Sam Walker on November 23, 2011:
I'm totally going to try those scalloped potatoes! Interesting hubs, I came to reciprocate and maybe find one of them thar poems you say you write, but this'll do instead. Never having had any parents or stuff like this to be passed down, I'm glad I can come here and try some of this stuff, now the winter's setting in... although no clams for this boy! Can't stand anything fishy, and you coming from New England, I believe may find that weird.
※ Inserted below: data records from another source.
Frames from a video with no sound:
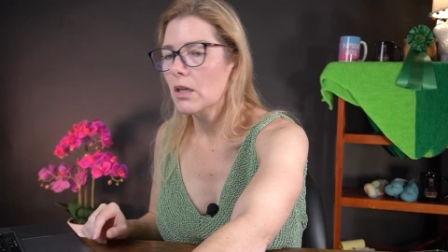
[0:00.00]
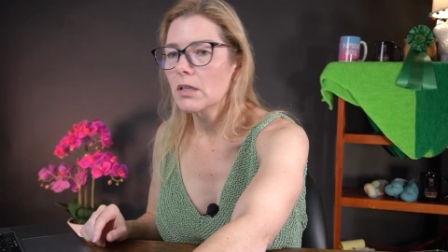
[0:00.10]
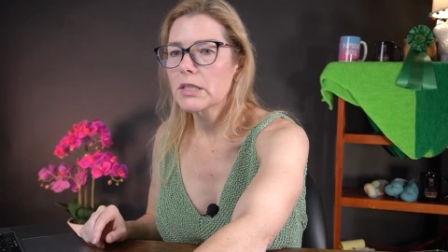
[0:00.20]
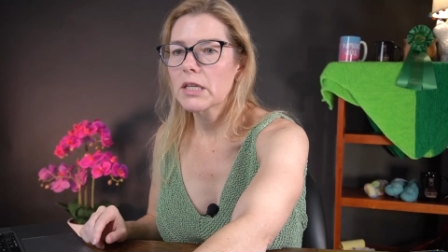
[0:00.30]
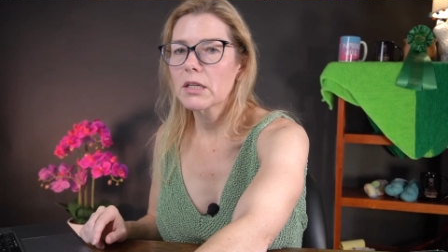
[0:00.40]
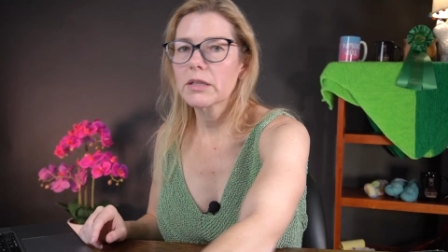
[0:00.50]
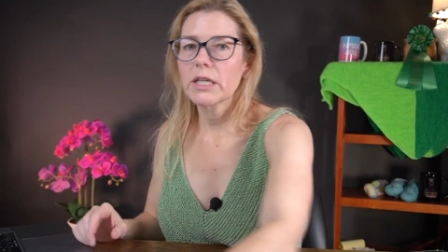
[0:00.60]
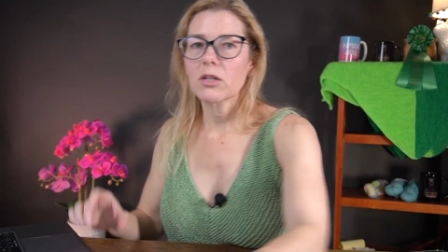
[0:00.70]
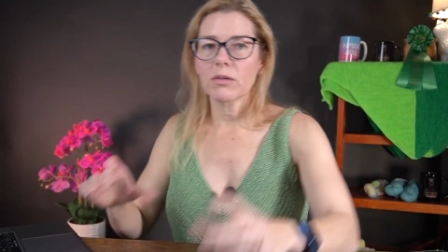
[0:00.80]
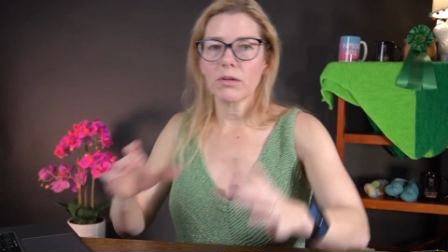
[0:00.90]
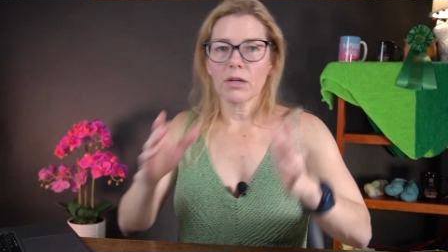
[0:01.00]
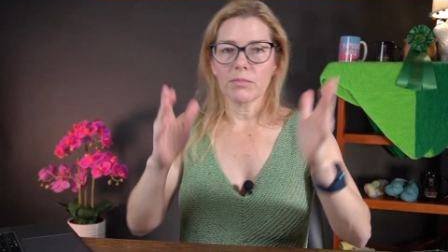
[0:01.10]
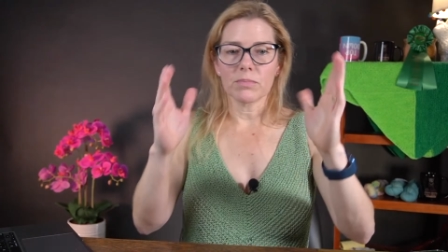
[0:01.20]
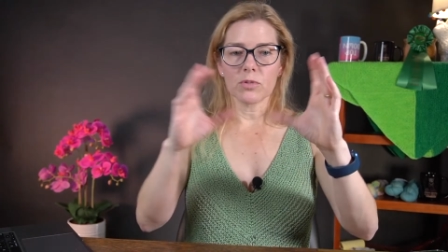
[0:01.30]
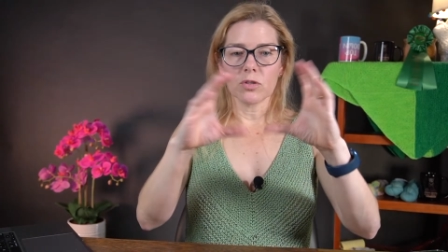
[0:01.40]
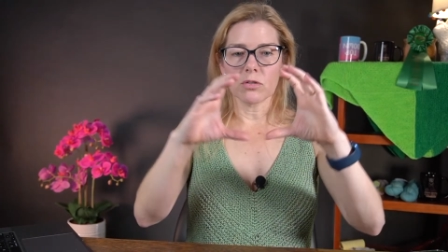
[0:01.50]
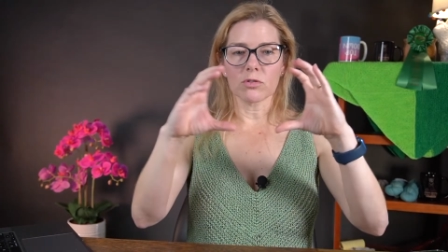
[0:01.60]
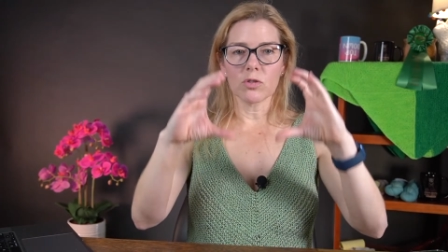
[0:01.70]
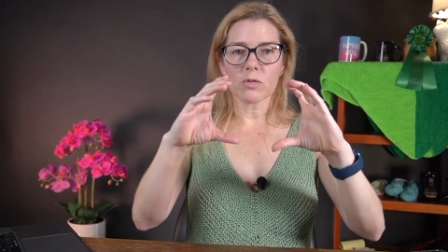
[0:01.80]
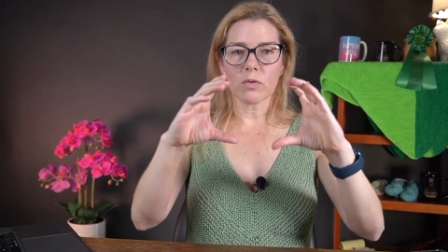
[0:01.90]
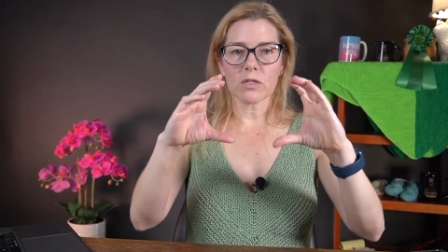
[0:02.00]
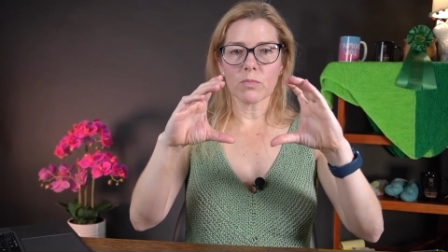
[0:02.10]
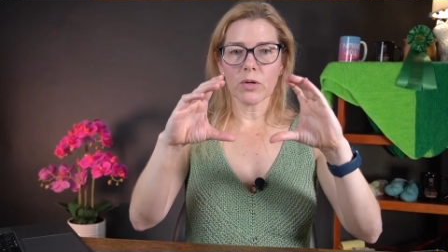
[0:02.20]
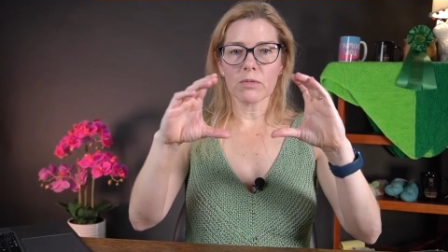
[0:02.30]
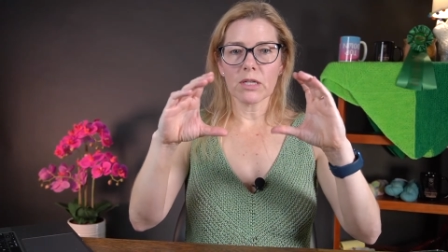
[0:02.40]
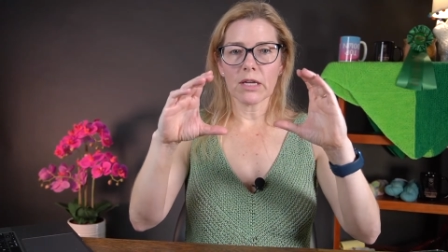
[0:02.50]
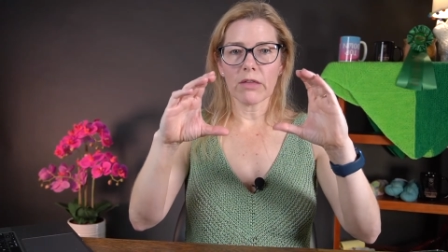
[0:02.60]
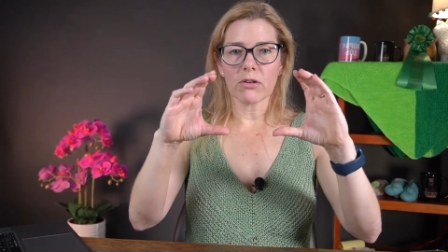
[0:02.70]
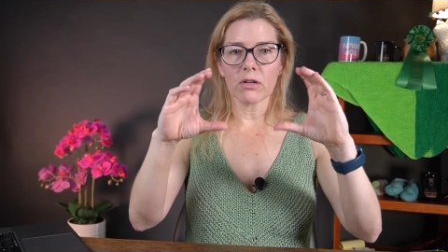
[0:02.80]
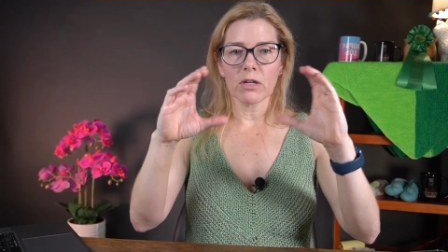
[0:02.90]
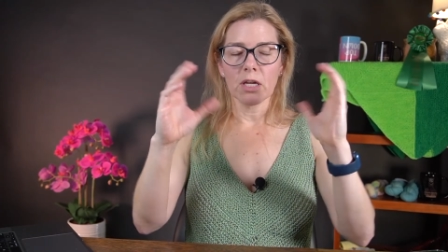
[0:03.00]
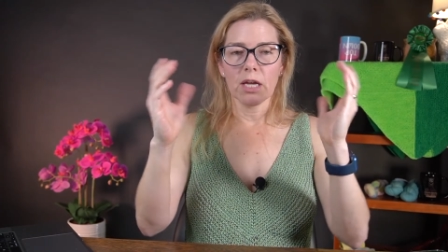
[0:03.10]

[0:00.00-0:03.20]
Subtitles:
2 squares and put them together,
But I hate anything from the sea. Interesting hubs; always great to find out more about other cultures. Thanks.
rjsadowski (author) on September 17, 2011:
Remember that when you are done eating the ham, you can use whatever meat is left on the bone to make bean soup or split pea soup. i will be providing recipes for them in the future.
Derek James from South Wales on September 16, 2011:
Thanks for the recipe. It sure looks good to me.
NMLady from New Mexico & Arizona on September 13, 2011:
My mom would make her scalloped potatoes in a flat big pan so here would be plenty of nice crust. yum!